During this decade, Varda began to experiment with found materials, incorporating them into “Byzantine-Cubist” glass mosaics that often featured spiritual iconography as well as elements rooted in Greek mythology. By 1939, Varda was exhibiting these unique mosaics to critical acclaim, and he traveled to New York for a show at the Neumann-Willard Gallery. American critics were puzzled by Varda’s innovations: “These pictures, or most of them, could not in the strict sense be called paintings; neither are they, exactly, mosaics.” During a trip to San Francisco, he traveled to Big Sur—a then-rural region that reminded him of Greece and inspired him to settle in the United States.

The year 1946 was a watershed for Varda: he welcomed the birth of his daughter, Vagadu, and received an invitation to join the faculty of Black Mountain College’s popular summer institute. Working alongside renowned artists such as Jacob Lawrence and Leo Amino, Varda taught painting and composition with an emphasis on collage. An experimental college located in the Blue Ridge Mountains of North Carolina, Black Mountain’s interdisciplinary pedagogical approach encouraged material explorations, a philosophy that complemented Varda's own adherence to mixed media. Known for his eccentric and bohemian nature, Varda and his courses attracted numerous students, including Ruth Asawa, whom he encouraged to relinquish rigid geometry.

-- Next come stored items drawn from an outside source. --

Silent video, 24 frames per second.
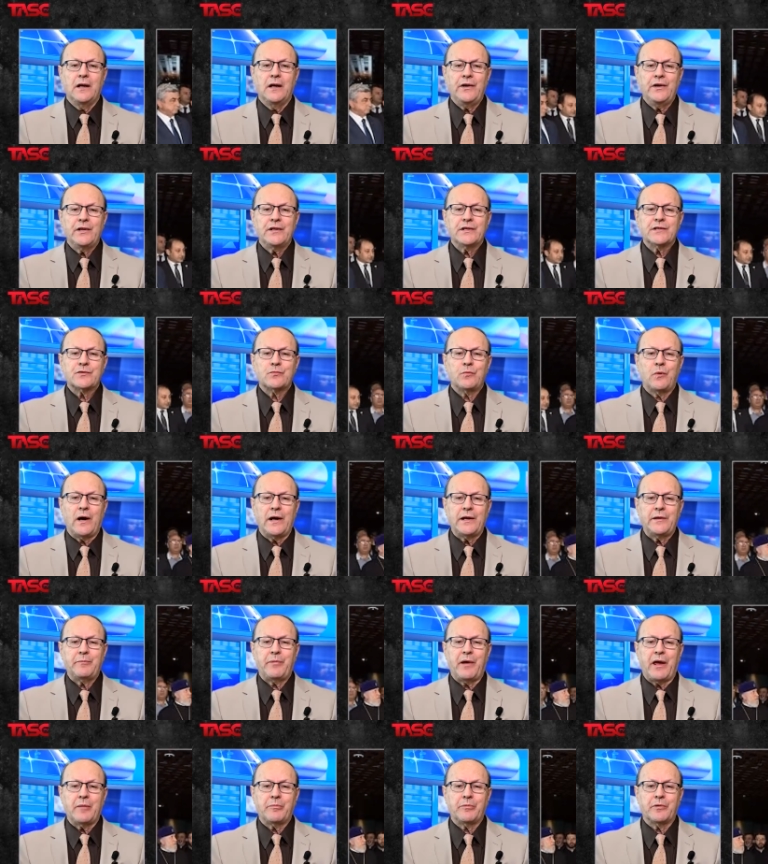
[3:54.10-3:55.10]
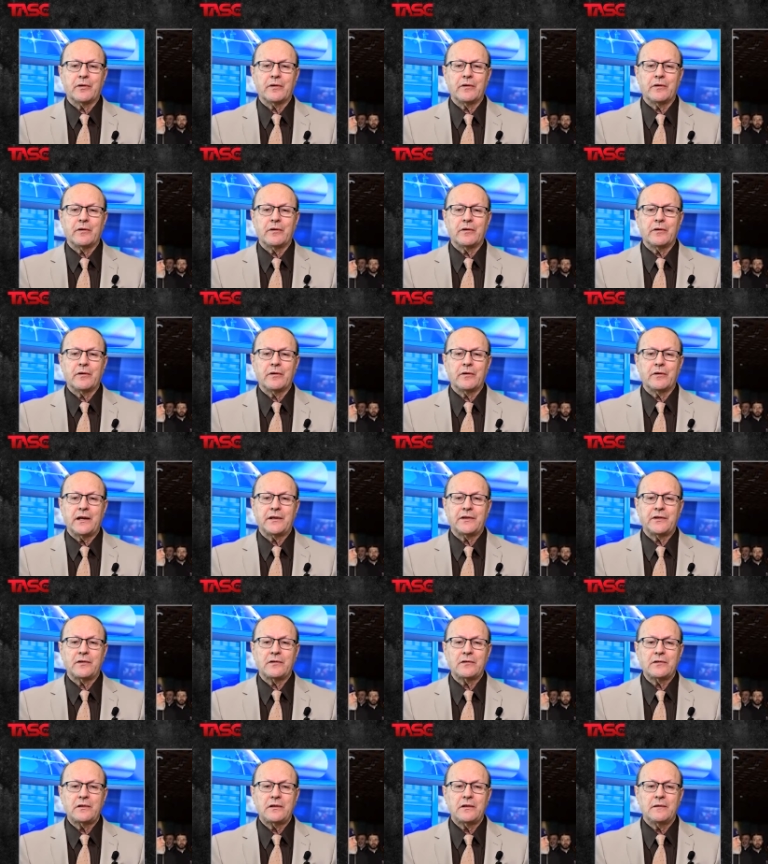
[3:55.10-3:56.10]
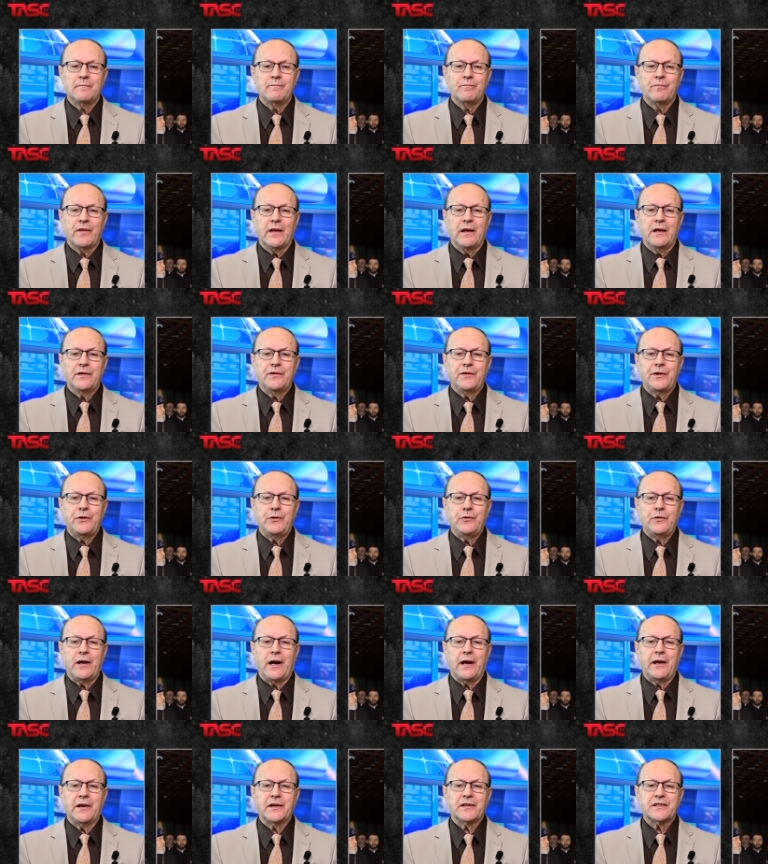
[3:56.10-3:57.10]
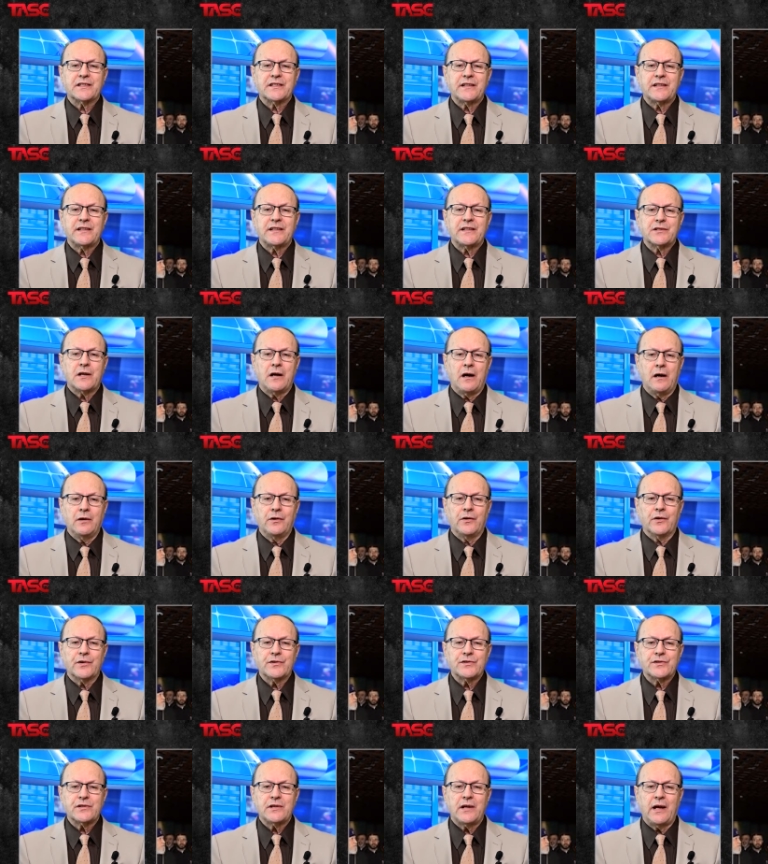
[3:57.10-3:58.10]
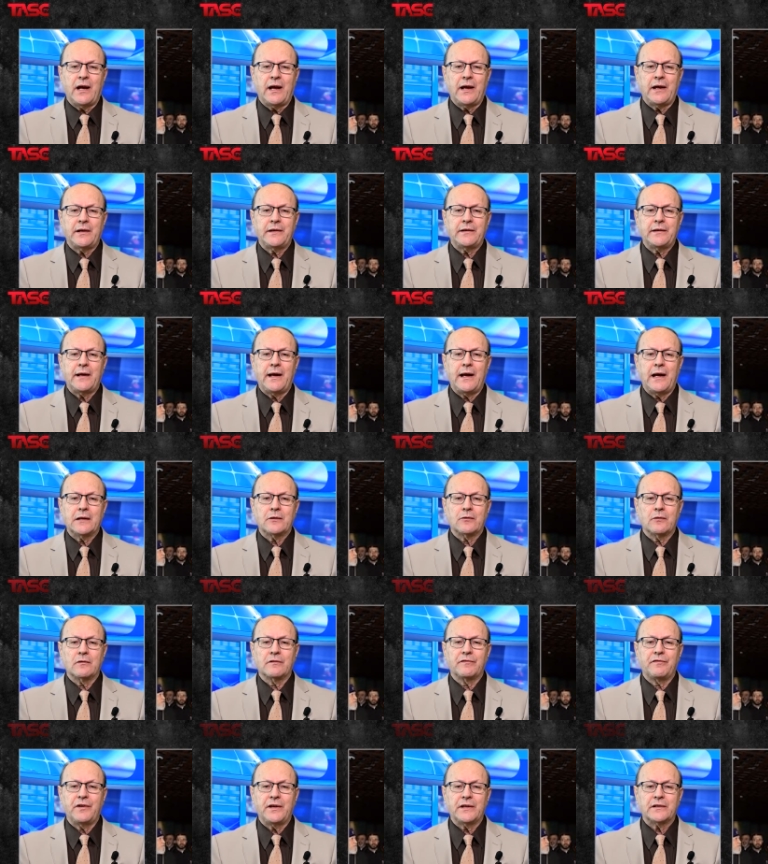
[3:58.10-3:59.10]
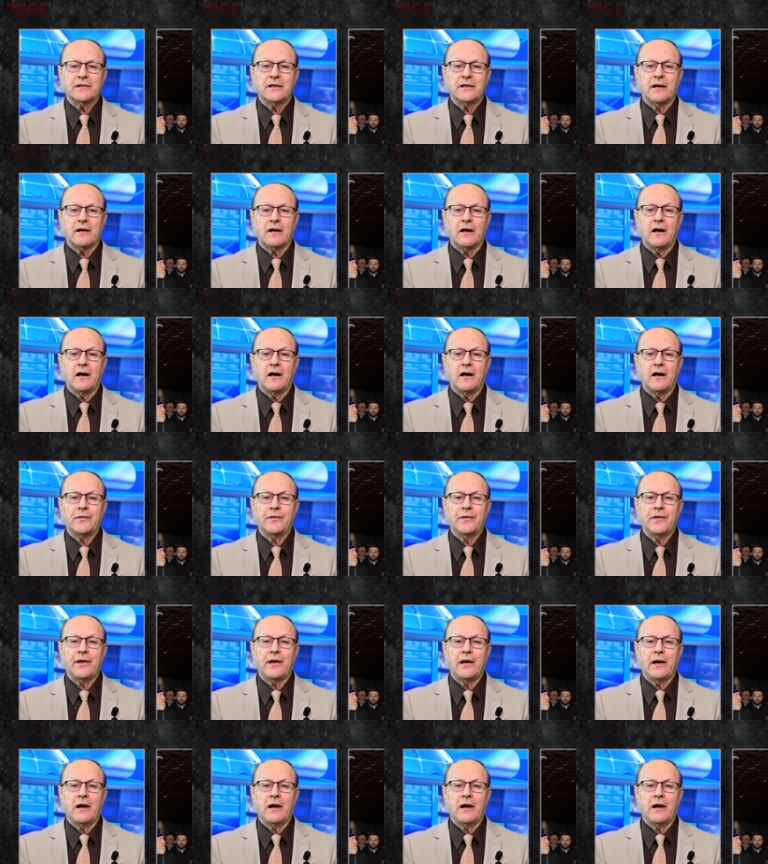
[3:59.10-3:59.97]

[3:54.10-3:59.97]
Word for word: in his white paper titled The United States Congress and Adolf Hitler on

Returning to the California coast, Varda purchased an old ferryboat, the Vallejo, which he renovated into a houseboat and relocated to the Sausalito waterfront with his third wife. The ship became a floating art salon, and invitations to his legendary costume parties on the Vallejo were highly coveted. Throughout the 1940s and 1950s, Varda sporadically taught at local colleges in California and continued to exhibit his collages, including mosaic designs for California’s Union City BART station. Major museums, such as San Francisco Museum of Modern Art and the Smithsonian American Art Museum, include Varda’s work among their collection holdings.